The two companies have announced a multi-year partnership to explore how “innovation sandboxes” might encourage the energy sector to adopt low-carbon technologies. The report highlights the unwillingness of regulators and policymakers to adopt innovative services and technologies in energy and explores how greater innovation may be achieved across the sector.

However, Canada is no stranger to digital innovation. In 2020, as much as CA$28 billion (US$22.4) was expected to be invested in digital transformation, around a 7 percent increase from previous years, according to information from the International Data Corporation (IDC).

The sectors attracting the greatest level of investment were robotic manufacturing, intelligent and predictive grid management, electricity, and 360-degree customer and client management.
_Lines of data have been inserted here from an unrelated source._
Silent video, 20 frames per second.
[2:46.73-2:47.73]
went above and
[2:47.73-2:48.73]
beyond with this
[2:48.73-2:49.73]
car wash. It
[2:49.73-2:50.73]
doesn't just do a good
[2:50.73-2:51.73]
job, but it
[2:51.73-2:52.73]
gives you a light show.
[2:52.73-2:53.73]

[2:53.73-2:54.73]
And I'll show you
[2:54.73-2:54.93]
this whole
Emissions Reduction Alberta (ERA) announced in 2020 a CA$58.4 million (US$46.7m) investment in natural gas innovations. The ERA will use AI and machine learning technologies to measure and locate methane emissions, as well as prototyping new approaches to convert natural gas to hydrogen, as well as pursuing several other goals. 
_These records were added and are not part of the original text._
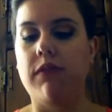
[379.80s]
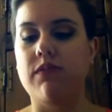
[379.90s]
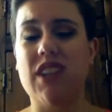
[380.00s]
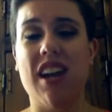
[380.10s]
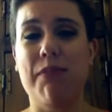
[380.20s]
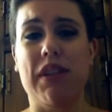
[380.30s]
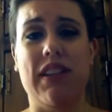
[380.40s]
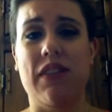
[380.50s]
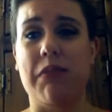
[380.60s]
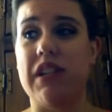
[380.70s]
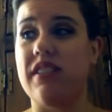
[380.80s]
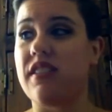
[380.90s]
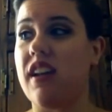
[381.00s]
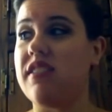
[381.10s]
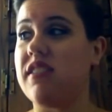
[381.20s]
I can't believe I'm in a
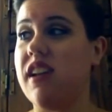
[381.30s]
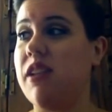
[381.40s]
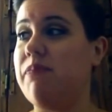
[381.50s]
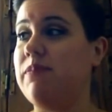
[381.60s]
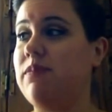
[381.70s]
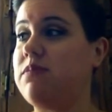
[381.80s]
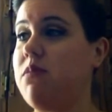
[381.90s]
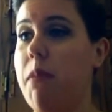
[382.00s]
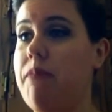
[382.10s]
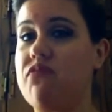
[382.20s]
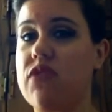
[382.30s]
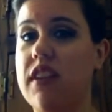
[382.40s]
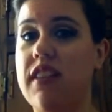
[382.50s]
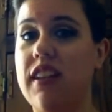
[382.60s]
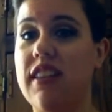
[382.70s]
size 10.
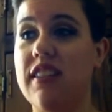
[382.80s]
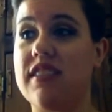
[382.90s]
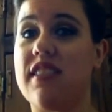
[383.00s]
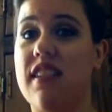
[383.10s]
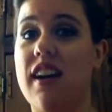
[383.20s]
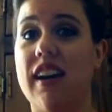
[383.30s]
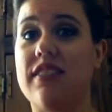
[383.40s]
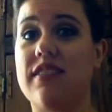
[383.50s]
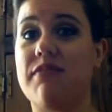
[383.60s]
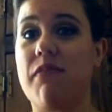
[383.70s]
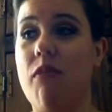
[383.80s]
That's nuts.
Steve MacDonald, CEO of ERA, explained, “Some projects will have an immediate impact by improving the performance of the natural gas sector’s existing operations and others are accelerating transformative opportunities, like hydrogen production, that can change the face of the industry.”.

Recent data also shows that the introduction of robotics could lead to the replacement of 20,000 jobs in Canada over the next decade. New innovations in robotics in the industry include subsea IMR - perpetually underwater robotics solutions with lower costs and a greater reach than traditional conventional remotely operated vehicle (ROV).

These types of robotics can cover long distances, regardless of weather conditions, to carry out visual inspections, cleaning, and other vital tasks, which were much more difficult to achieve previously. However, much of the new technology still requires human involvement, making the oil and gas industry more efficient while maintaining jobs.  

Related: Why Iran’s Return To Oil Markets Isn’t A Major Threat

In addition, Canada is ahead of the curve on carbon capture and storage technologies (CCS), opening the Boundary Dam coal plant in 2014, at a cost of CA$1.3 billion (US$1bn), the world’s first commercial-scale carbon capture and storage operation. To date, the facility has captured around 4 million tonnes of carbon in total, well below the original one million tonne annual target.

President Trudeau is betting big on CCS as Canada’s 2021 Federal Budget, announced this month, introduces tax credits for carbon-capture initiatives. The budget proposes a tax credit for investments in carbon-capture projects that will cut emissions by a minimum of 15 megatonnes annually, expected to come into effect in 2022. An additional CA$319 million is proposed by the budget over seven years in support of the research and development of carbon-capture technology, aiming to improve its commercial viability.


Canada’s oil and gas sector is responding to growing pressure from the government with rapid innovation and greater digitalization across the industry. It is these moves that will help the nation’s hydrocarbon industry maintain its major international status.